- Exercise objective -
Return all entries verbatim; skip any pictures.

- Data for analysis -
....................
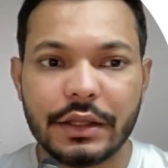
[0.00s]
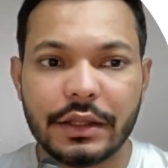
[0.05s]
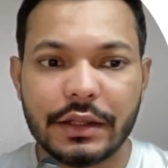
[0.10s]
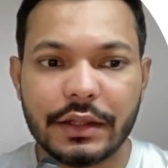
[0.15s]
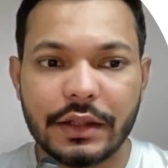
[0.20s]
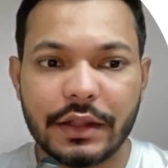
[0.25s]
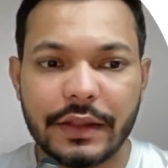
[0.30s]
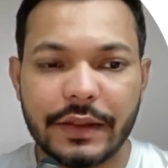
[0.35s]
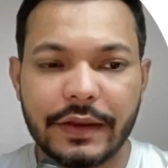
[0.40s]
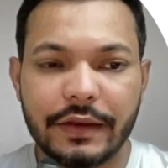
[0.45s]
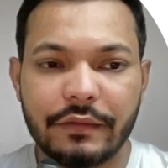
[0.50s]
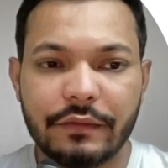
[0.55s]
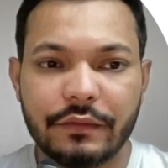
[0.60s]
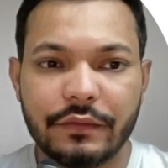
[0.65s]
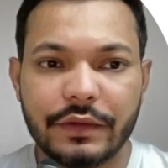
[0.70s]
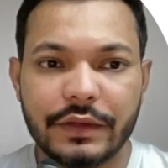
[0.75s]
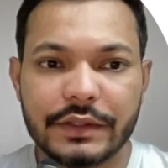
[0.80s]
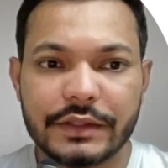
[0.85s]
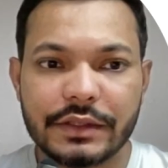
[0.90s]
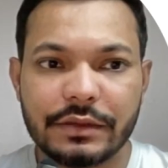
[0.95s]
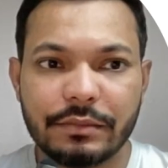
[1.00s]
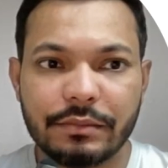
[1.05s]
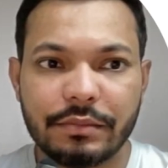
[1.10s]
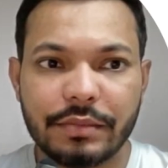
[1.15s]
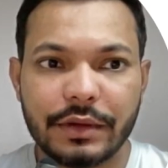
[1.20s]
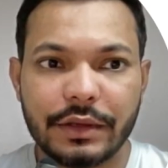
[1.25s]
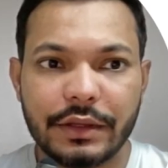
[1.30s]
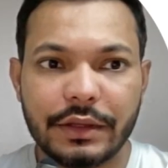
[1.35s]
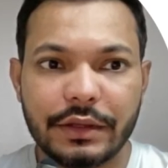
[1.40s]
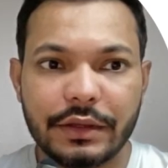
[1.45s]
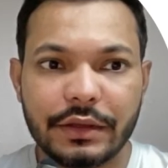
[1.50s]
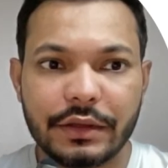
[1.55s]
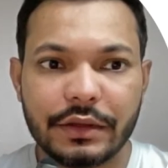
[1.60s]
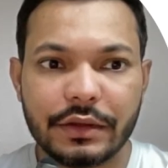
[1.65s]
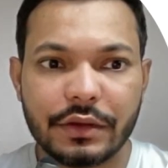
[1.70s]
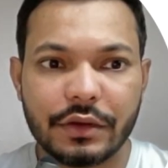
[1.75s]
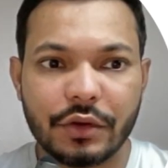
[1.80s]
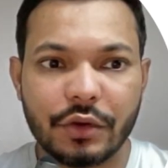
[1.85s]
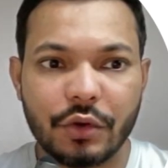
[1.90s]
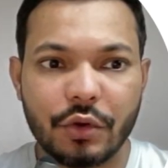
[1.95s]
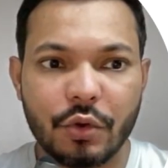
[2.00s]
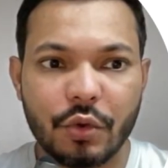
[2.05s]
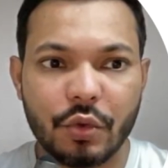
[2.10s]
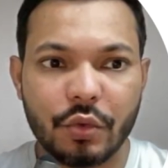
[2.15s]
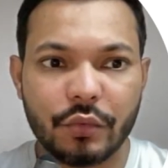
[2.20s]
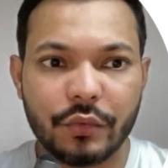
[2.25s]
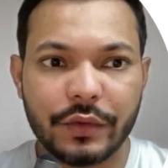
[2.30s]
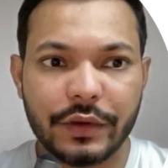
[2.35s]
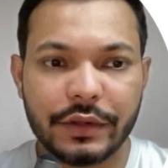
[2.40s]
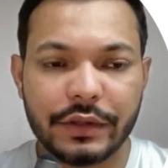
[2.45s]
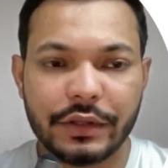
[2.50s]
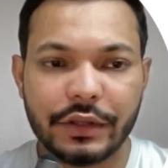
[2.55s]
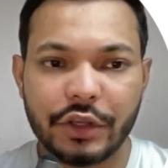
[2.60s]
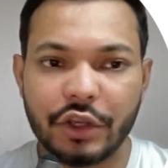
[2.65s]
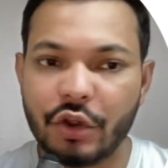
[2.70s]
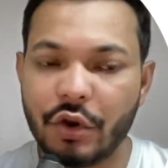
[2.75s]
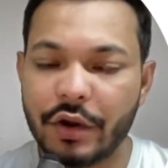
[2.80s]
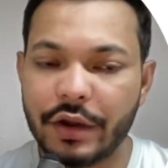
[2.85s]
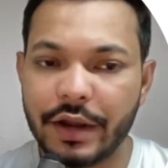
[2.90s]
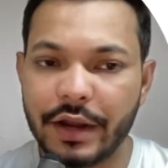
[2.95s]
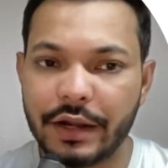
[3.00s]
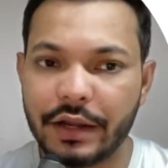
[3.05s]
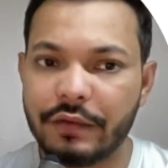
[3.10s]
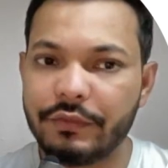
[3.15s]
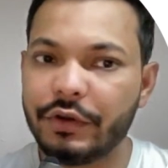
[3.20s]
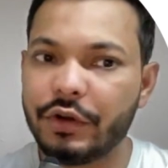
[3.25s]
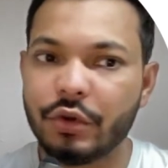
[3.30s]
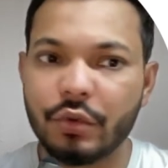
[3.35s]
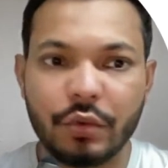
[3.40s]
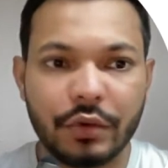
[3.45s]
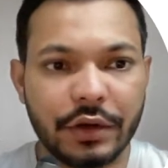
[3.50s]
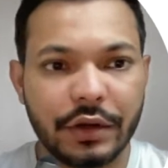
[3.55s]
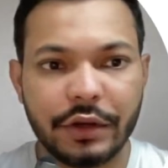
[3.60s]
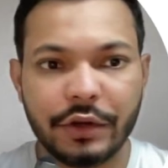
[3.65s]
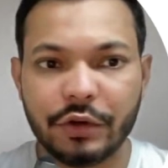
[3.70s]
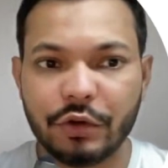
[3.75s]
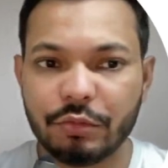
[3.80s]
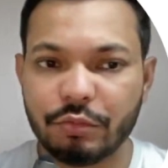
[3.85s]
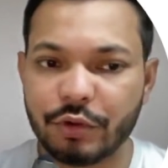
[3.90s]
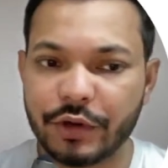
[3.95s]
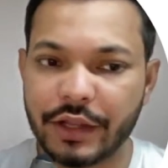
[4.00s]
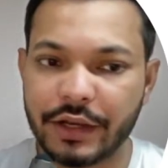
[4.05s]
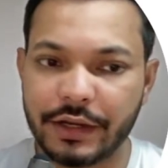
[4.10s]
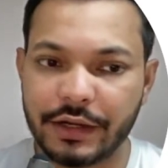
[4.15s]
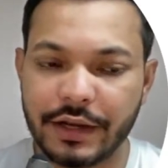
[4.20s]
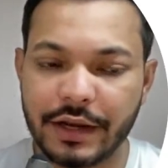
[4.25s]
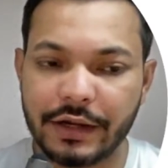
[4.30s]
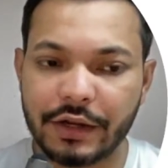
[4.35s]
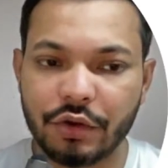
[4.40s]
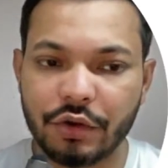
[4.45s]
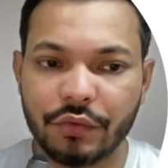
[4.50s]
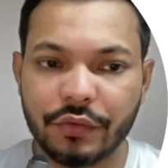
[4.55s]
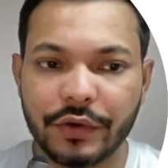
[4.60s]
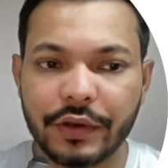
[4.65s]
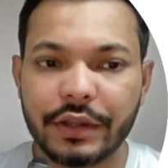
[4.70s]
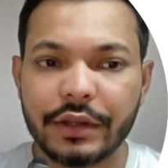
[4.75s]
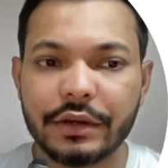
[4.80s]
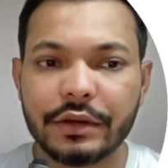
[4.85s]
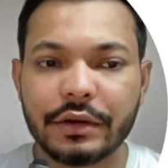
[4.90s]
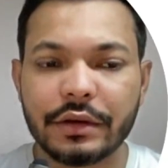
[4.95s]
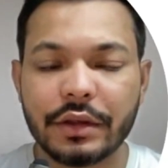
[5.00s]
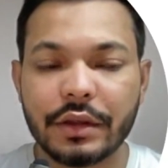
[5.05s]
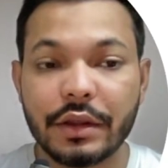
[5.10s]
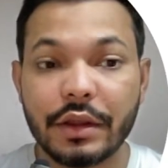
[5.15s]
Then we simply go with your data. We don't need to put any data over here.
....................
- Task output -
[0.00s]
[0.05s]
[0.10s]
[0.15s]
[0.20s]
[0.25s]
[0.30s]
[0.35s]
[0.40s]
[0.45s]
[0.50s]
[0.55s]
[0.60s]
[0.65s]
[0.70s]
[0.75s]
[0.80s]
[0.85s]
[0.90s]
[0.95s]
[1.00s]
[1.05s]
[1.10s]
[1.15s]
[1.20s]
[1.25s]
[1.30s]
[1.35s]
[1.40s]
[1.45s]
[1.50s]
[1.55s]
[1.60s]
[1.65s]
[1.70s]
[1.75s]
[1.80s]
[1.85s]
[1.90s]
[1.95s]
[2.00s]
[2.05s]
[2.10s]
[2.15s]
[2.20s]
[2.25s]
[2.30s]
[2.35s]
[2.40s]
[2.45s]
[2.50s]
[2.55s]
[2.60s]
[2.65s]
[2.70s]
[2.75s]
[2.80s]
[2.85s]
[2.90s]
[2.95s]
[3.00s]
[3.05s]
[3.10s]
[3.15s]
[3.20s]
[3.25s]
[3.30s]
[3.35s]
[3.40s]
[3.45s]
[3.50s]
[3.55s]
[3.60s]
[3.65s]
[3.70s]
[3.75s]
[3.80s]
[3.85s]
[3.90s]
[3.95s]
[4.00s]
[4.05s]
[4.10s]
[4.15s]
[4.20s]
[4.25s]
[4.30s]
[4.35s]
[4.40s]
[4.45s]
[4.50s]
[4.55s]
[4.60s]
[4.65s]
[4.70s]
[4.75s]
[4.80s]
[4.85s]
[4.90s]
[4.95s]
[5.00s]
[5.05s]
[5.10s]
[5.15s]
Then we simply go with your data. We don't need to put any data over here.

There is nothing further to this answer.